The term 'Painting as an Event' used Harold Rosenberg for the description of the artwork 'Girl before a Mirror', 1932 of Pablo Picasso too: "This mid-life painting by Picasso, while made before 'abstract Expressionism' or 'Action Painting' were ever part of our vocabulary, is an apt example of 'painting as an event'..."
The term 'Malerei als Ereignis' was coined by the German critic Prof.

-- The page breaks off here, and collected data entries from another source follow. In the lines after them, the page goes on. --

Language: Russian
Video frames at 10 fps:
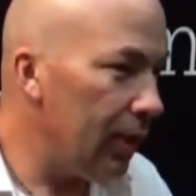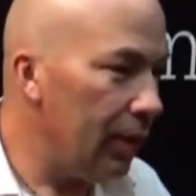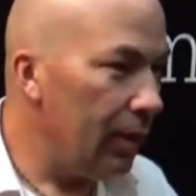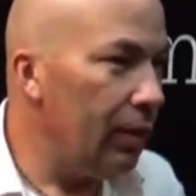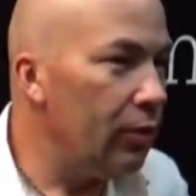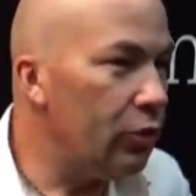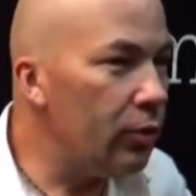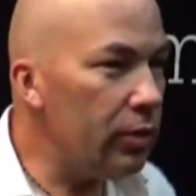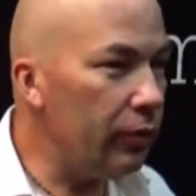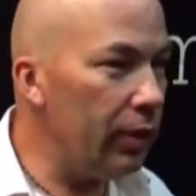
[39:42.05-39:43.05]
Что сегодня
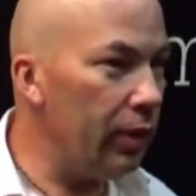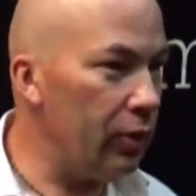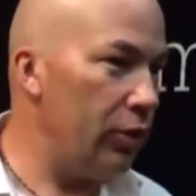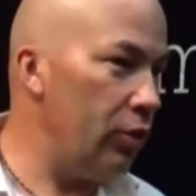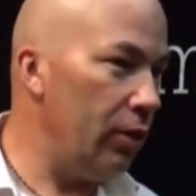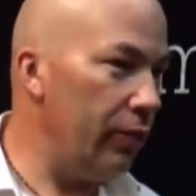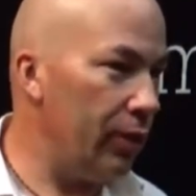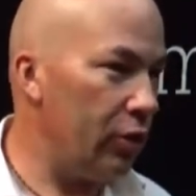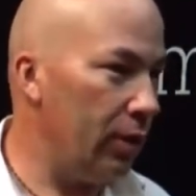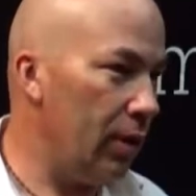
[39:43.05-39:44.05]
для женщины важно?
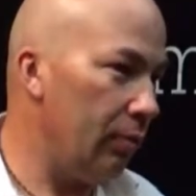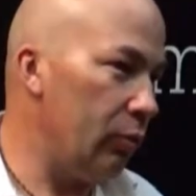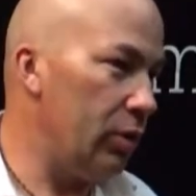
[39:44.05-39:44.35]
Как можно себяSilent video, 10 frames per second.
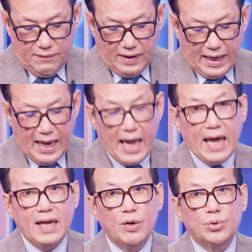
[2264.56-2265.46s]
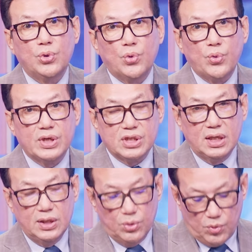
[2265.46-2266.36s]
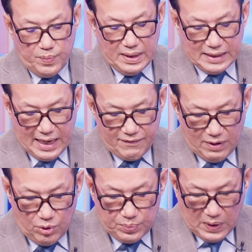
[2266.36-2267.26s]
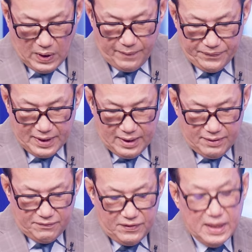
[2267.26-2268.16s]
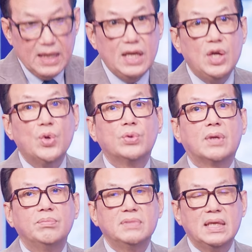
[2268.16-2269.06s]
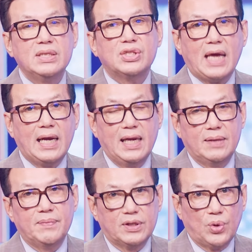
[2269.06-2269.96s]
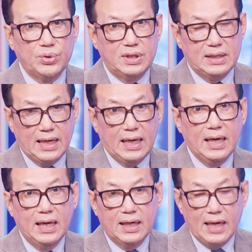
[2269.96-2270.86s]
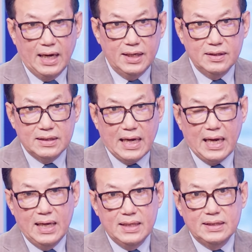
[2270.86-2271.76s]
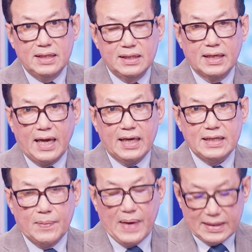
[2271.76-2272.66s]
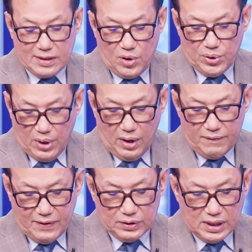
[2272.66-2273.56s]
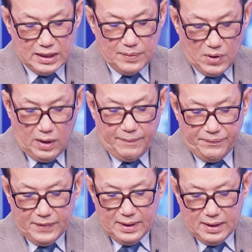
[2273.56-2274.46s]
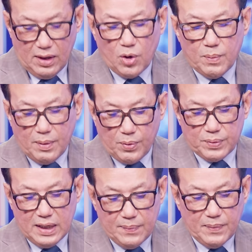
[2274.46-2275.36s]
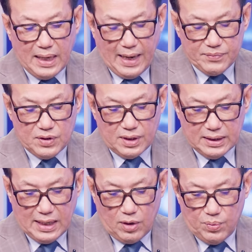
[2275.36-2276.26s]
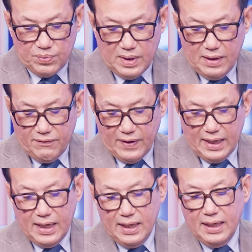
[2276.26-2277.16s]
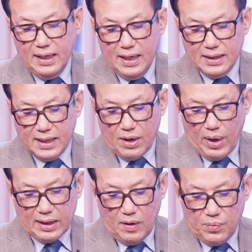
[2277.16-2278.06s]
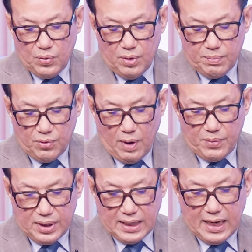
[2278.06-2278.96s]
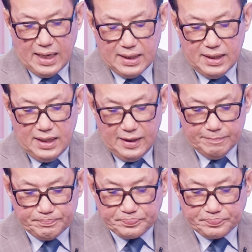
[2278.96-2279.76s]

và cả hai đều thuộc quyền sở hữu của Meta vào lúc đó vì nhiều thông tin sai lệch mà tổ chức này đã đưa ra trên các cái trang mạng xã hội đó vào thời điểm đó thì đó cũng là một điểm mà làm cho người ta cũng phải để ý đến cái hoạt động của ông Robert Kennedy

Dr. Michael Klant about 50 years later within the scope of a cinematic journey through process-oriented art - by displaying the formation of the work process – next Pablo Picasso, Jackson Pollock with six further major contemporary artists.
The Painting as an Event of Barbara Heinisch is a transdisciplinary Process Painting (in the studio and in public), wherein the figurative elements of expressionism connect with the movement tracks of informel.
Since 1983 Barbara Heinisch has mediated her process painting with teaching as visiting professor in various universities and academies of arts (currently in the European Academy of Fine Arts, Trier) as in workshops.